Repeat every entry word for word, skipping the pictures.

▶ [Excerpted data]:
--*--
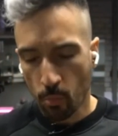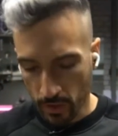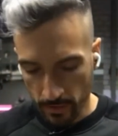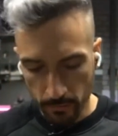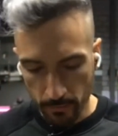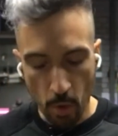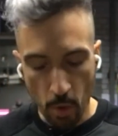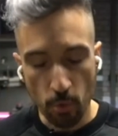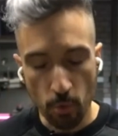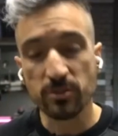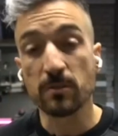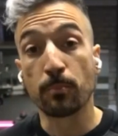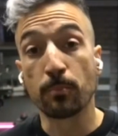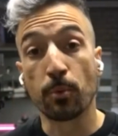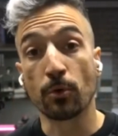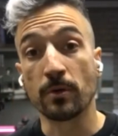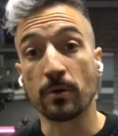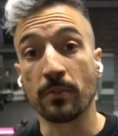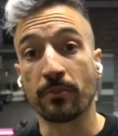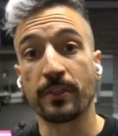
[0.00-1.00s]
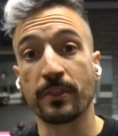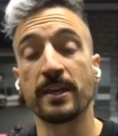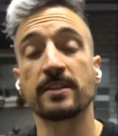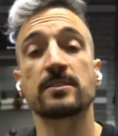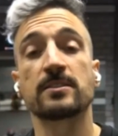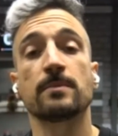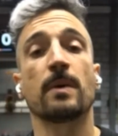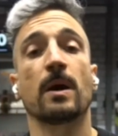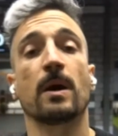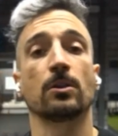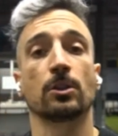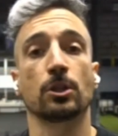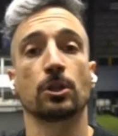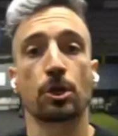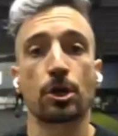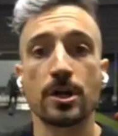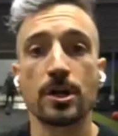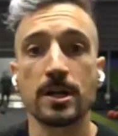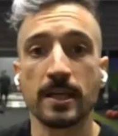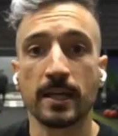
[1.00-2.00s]
one of the most important things about
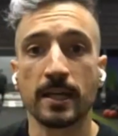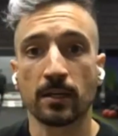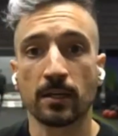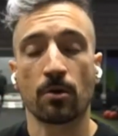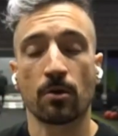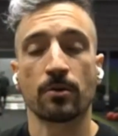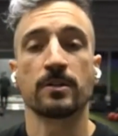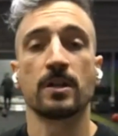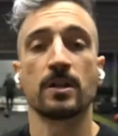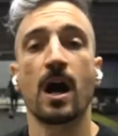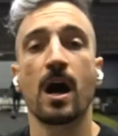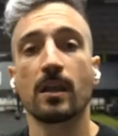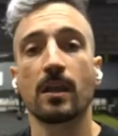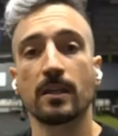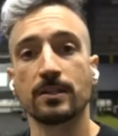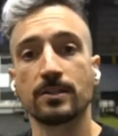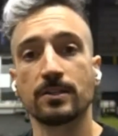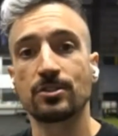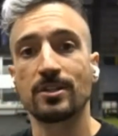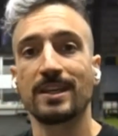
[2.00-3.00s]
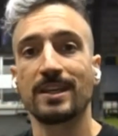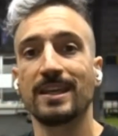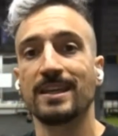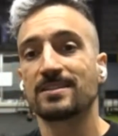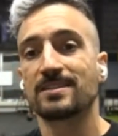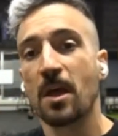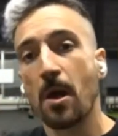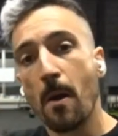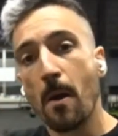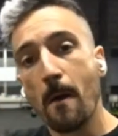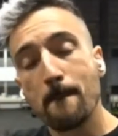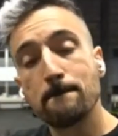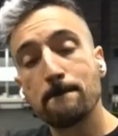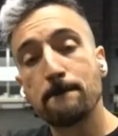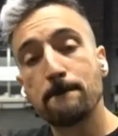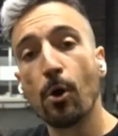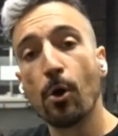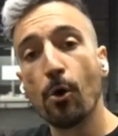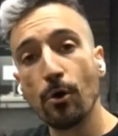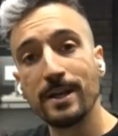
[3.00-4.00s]
learning or knowledge is
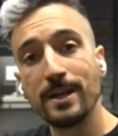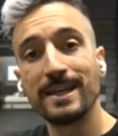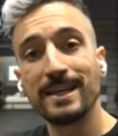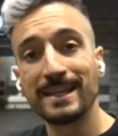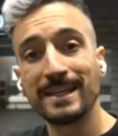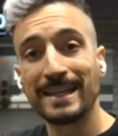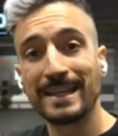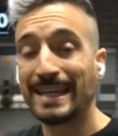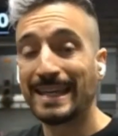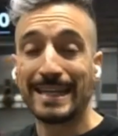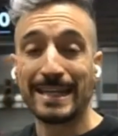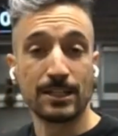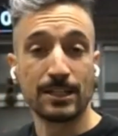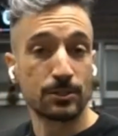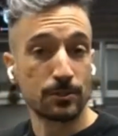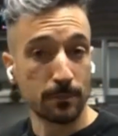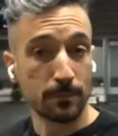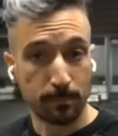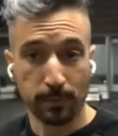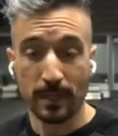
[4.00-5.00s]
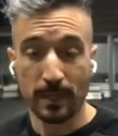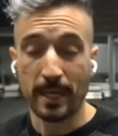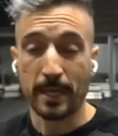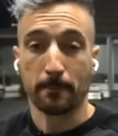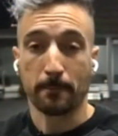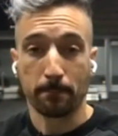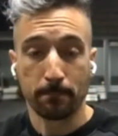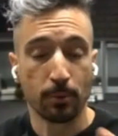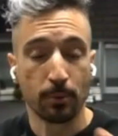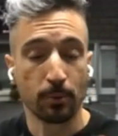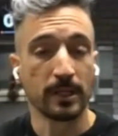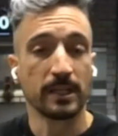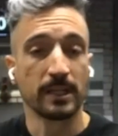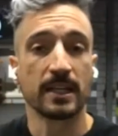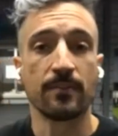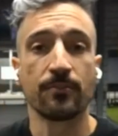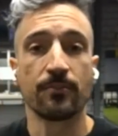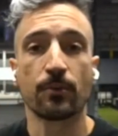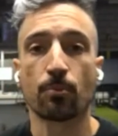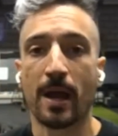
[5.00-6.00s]
putting it into play,
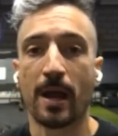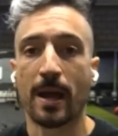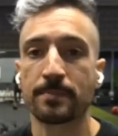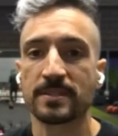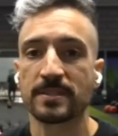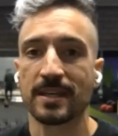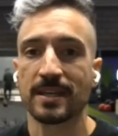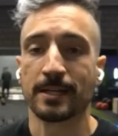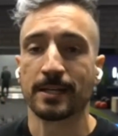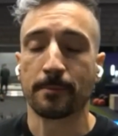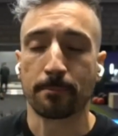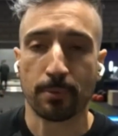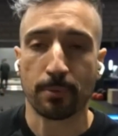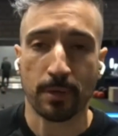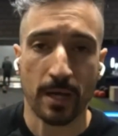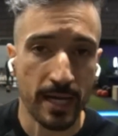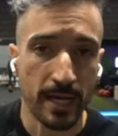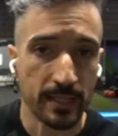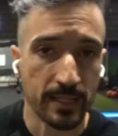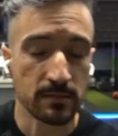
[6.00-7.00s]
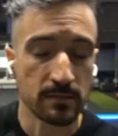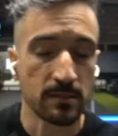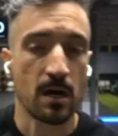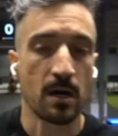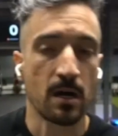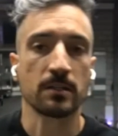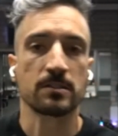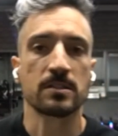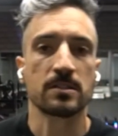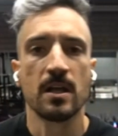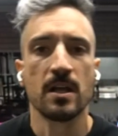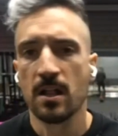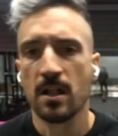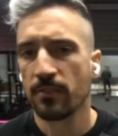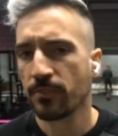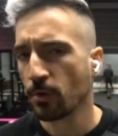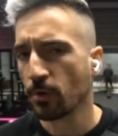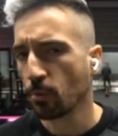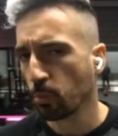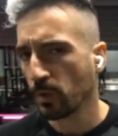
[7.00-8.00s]
putting in the reps and applying the knowledge
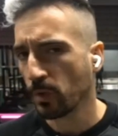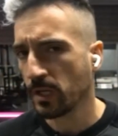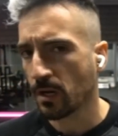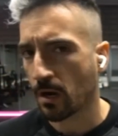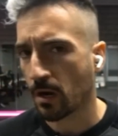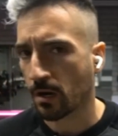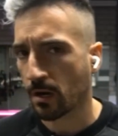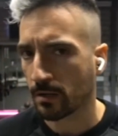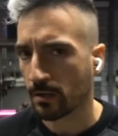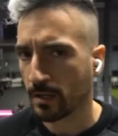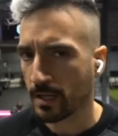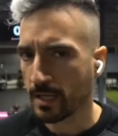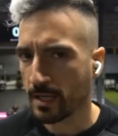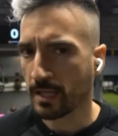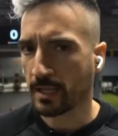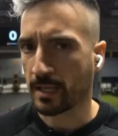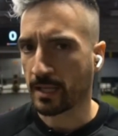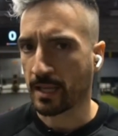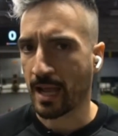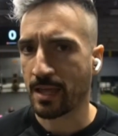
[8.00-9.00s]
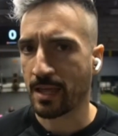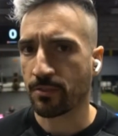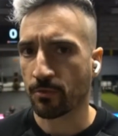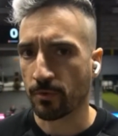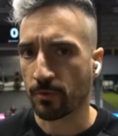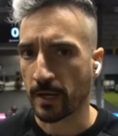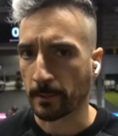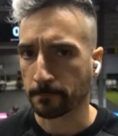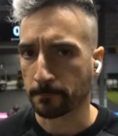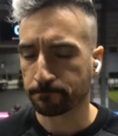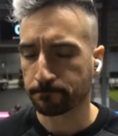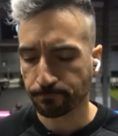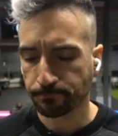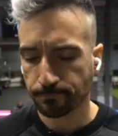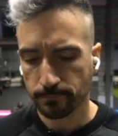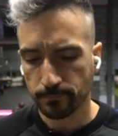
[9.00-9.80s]
that we are gathering.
--*--
▶ [Response box]:
[0.00-1.00s]
[1.00-2.00s]
one of the most important things about
[2.00-3.00s]
[3.00-4.00s]
learning or knowledge is
[4.00-5.00s]
[5.00-6.00s]
putting it into play,
[6.00-7.00s]
[7.00-8.00s]
putting in the reps and applying the knowledge
[8.00-9.00s]
[9.00-9.80s]
that we are gathering.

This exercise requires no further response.